AGENCY + DEVELOPMENT

In a 2006  op-ed, Nigerian author Chimamanda Ngozi Adichie wrote:

“If I were not African, I wonder whether it would be clear to me that Africa is a place where the people do not need limp gifts of fish but sturdy fishing rods and fair access to the pond.  I wonder whether I would realize that while African nations have a failure of leadership, they also have dynamic people with agency and voices.”

Throughout our seminar, we have often talked about the West’s image of Africa.  Beginning our course with Heart of Darkness by Joseph Conrad and The White Man’s Burden by Rudyard Kipling, we observed the tendency of foreigners aiming to “save” or “develop” Africa.

The coastline of Zanzibar

The coastline of Zanzibar

We cannot talk about development without using the word “agency.”  To have agency means to be free to choose what you want to make of your life.  Agency refers to the capacity of individuals to act independently and to make their own free choices.  Are we making history or is history making us?  Are we shaping the world or are we being shaped by the world?  Development is not something you simply give to people.  People must learn development, and develop on their own terms in their own ways.  You can can give people the means to develop, but ultimately people need to develop on their own.  In vague terms, development is “promoting advance.”  Development is about taking your destiny in your own hands; it is the opposite of exploitation, oppression, and dependency.

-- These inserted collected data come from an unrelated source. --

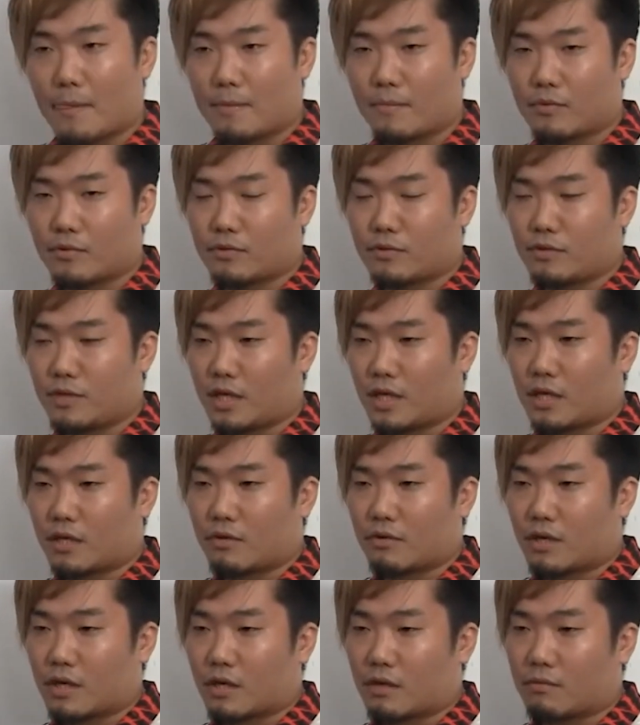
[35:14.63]
僕の中で
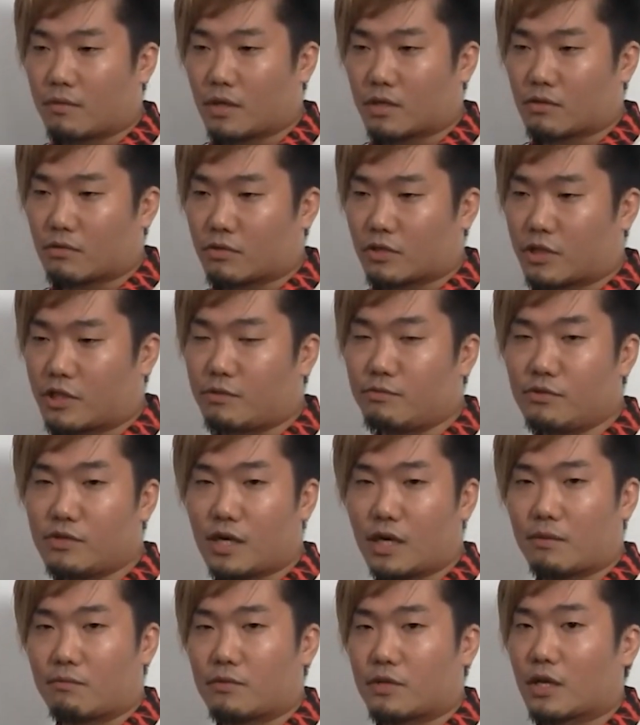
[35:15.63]
は、まあ、その義務
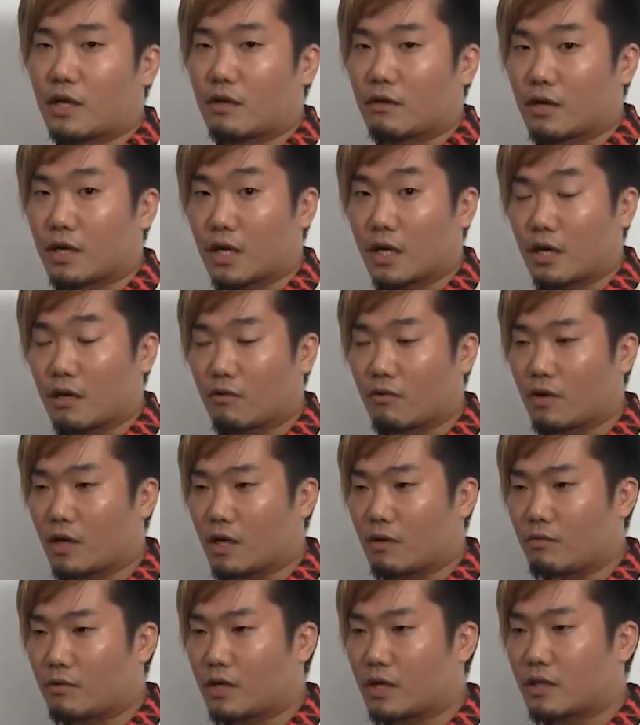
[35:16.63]
感みたいなのがねお
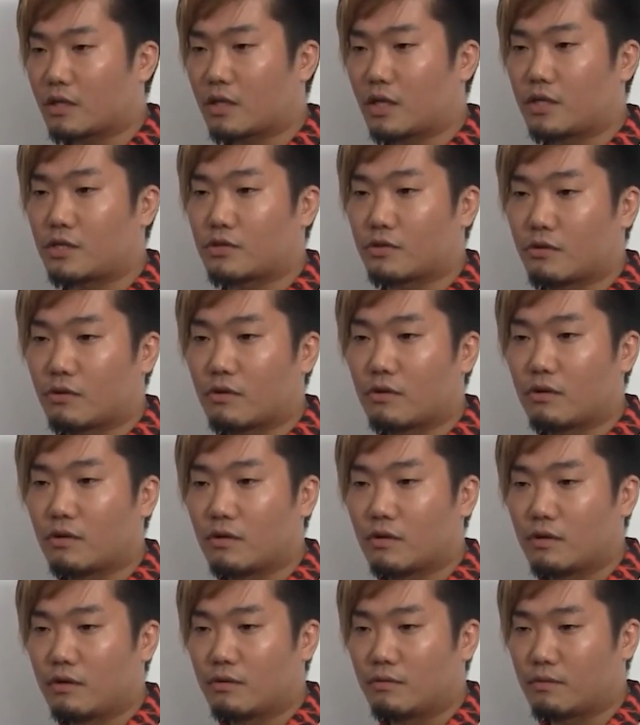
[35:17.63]
金もらった以上、
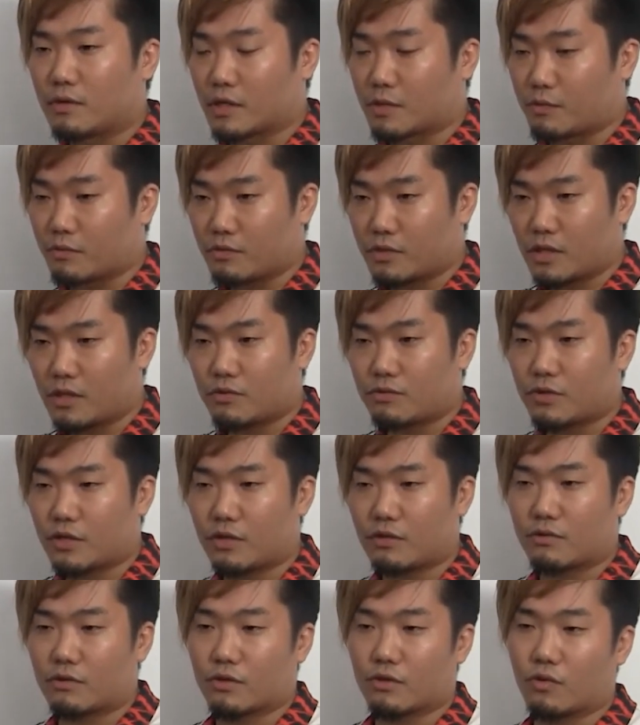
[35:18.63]
まあ、スポンサード受け
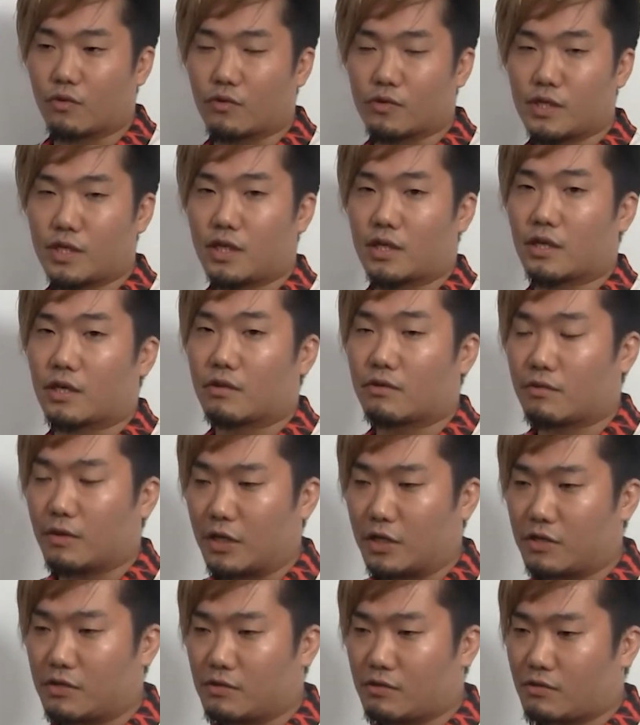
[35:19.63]
てるのは当然なんだけど
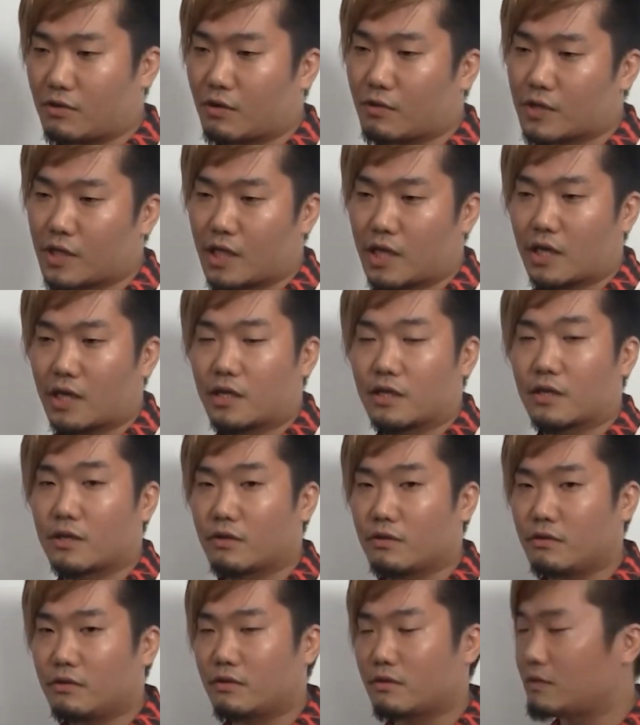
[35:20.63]
気づくのが遅いだけなんだけ
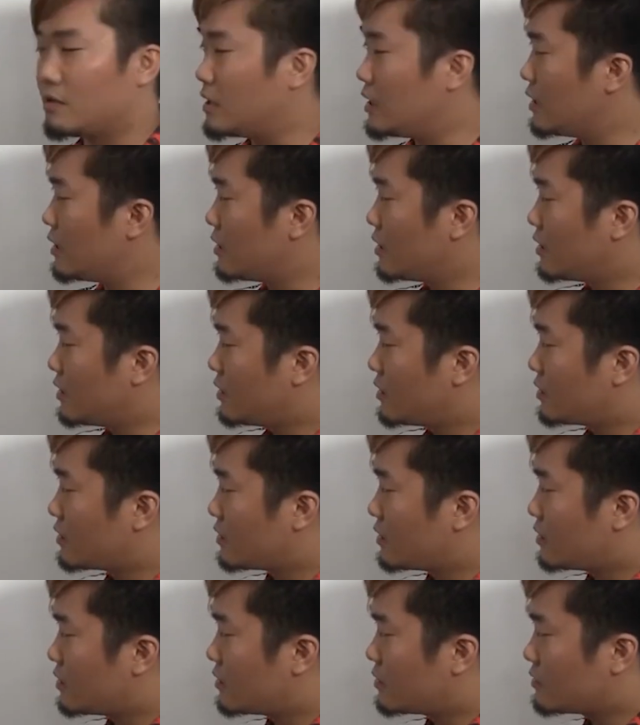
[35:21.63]
ど
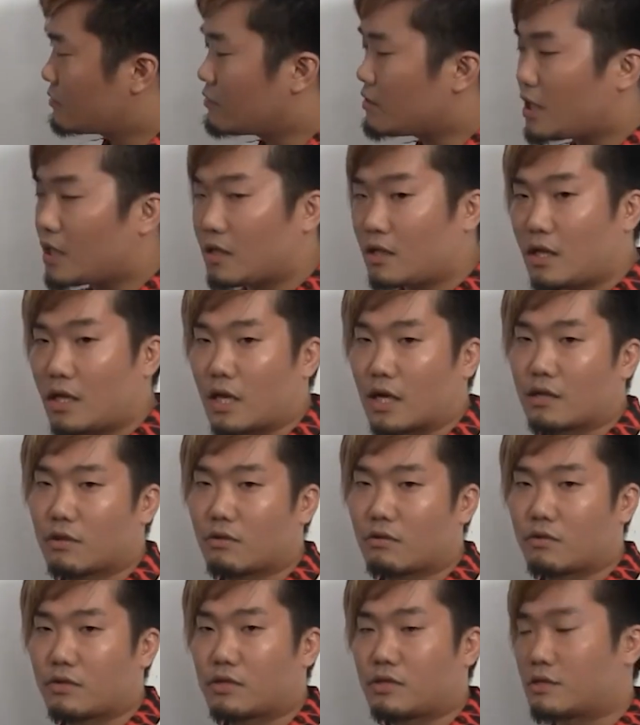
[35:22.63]
そうなってやっ
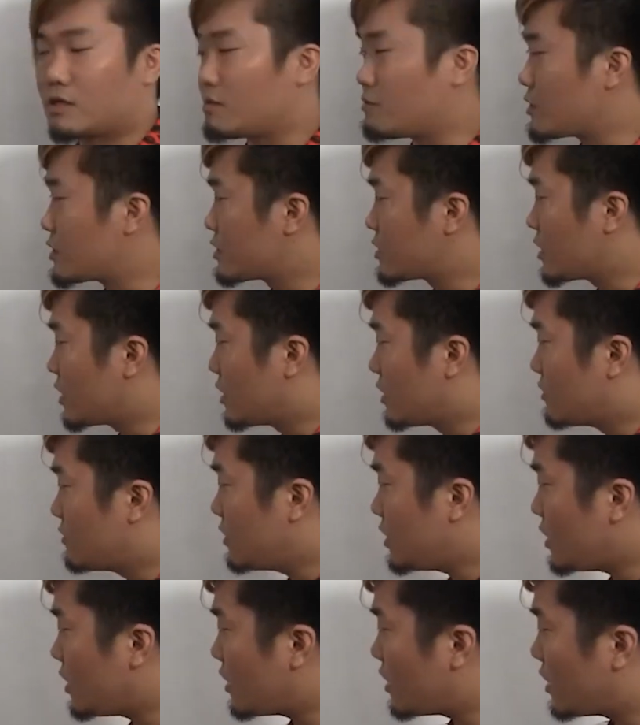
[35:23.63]
と気づきました
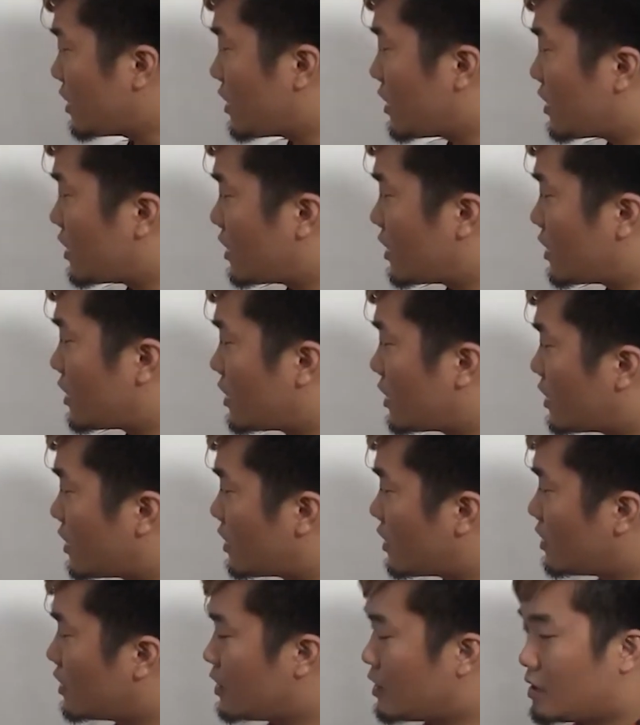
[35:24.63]
で、
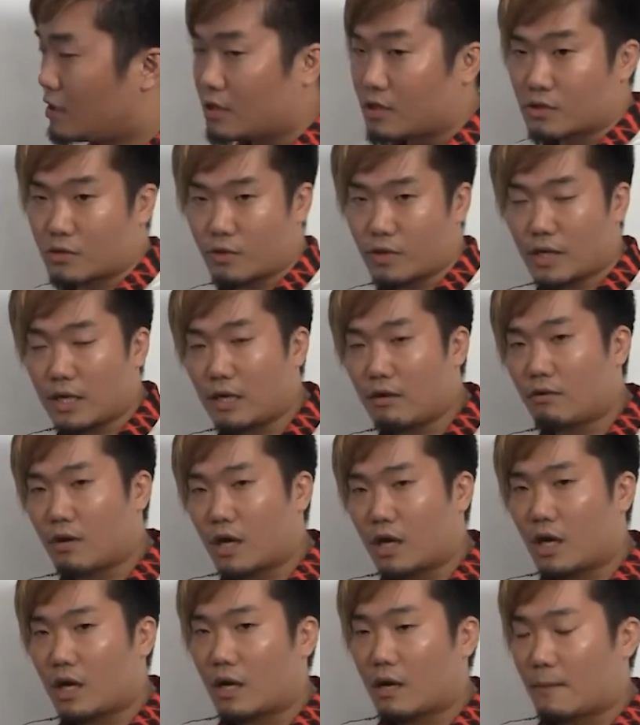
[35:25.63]
えー、それから
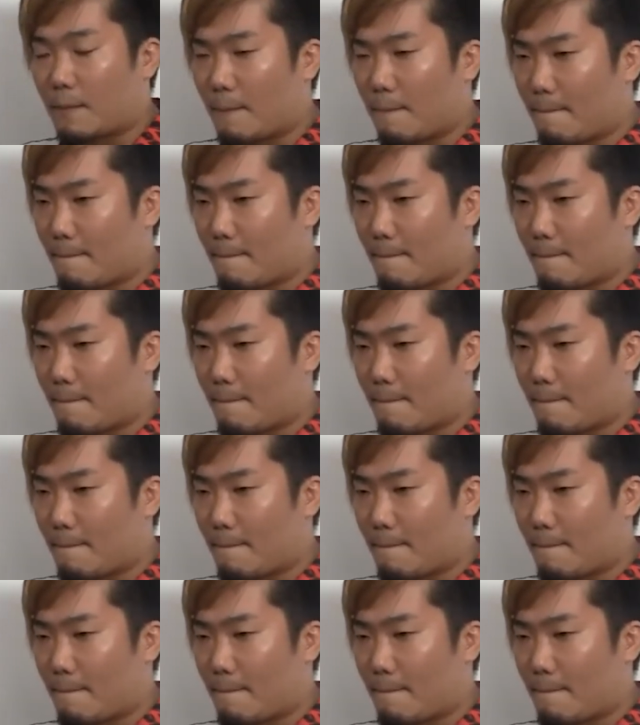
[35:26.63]
は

A church in the historic town of Bagamoyo

A church in the historic town of Bagamoyo

Unfortunately, many countries in Africa have long been deprived of their agency and therefore development.  Slavery was detrimental to Africa’s development as it robbed Africa of its useful labor force.  And with colonialism, Europe assumed the moral authority to civilize those that were not modern.  However colonialism did not lead to development, precisely because colonial powers never intended to transfer agency or have Africans in control.  After independence in 1961, Tanzania also struggled to secure agency and development as the socialist government was authoritarian and highly centralized, controlling the media, establishing a single-party system, etc.  And finally, with neoliberalization beginning in the 1980s, African countries were forced to accept conditions stipulated by Western powers, the IMF, and the World Bank.  And today, aid is attached with many conditionalities and African resources are often controlled by multinational companies or local elites, not the African people.  Going forward, I think agency is essential for development.  As makers of their own destiny, Tanzanians are more than capable of taking their country in their own hands.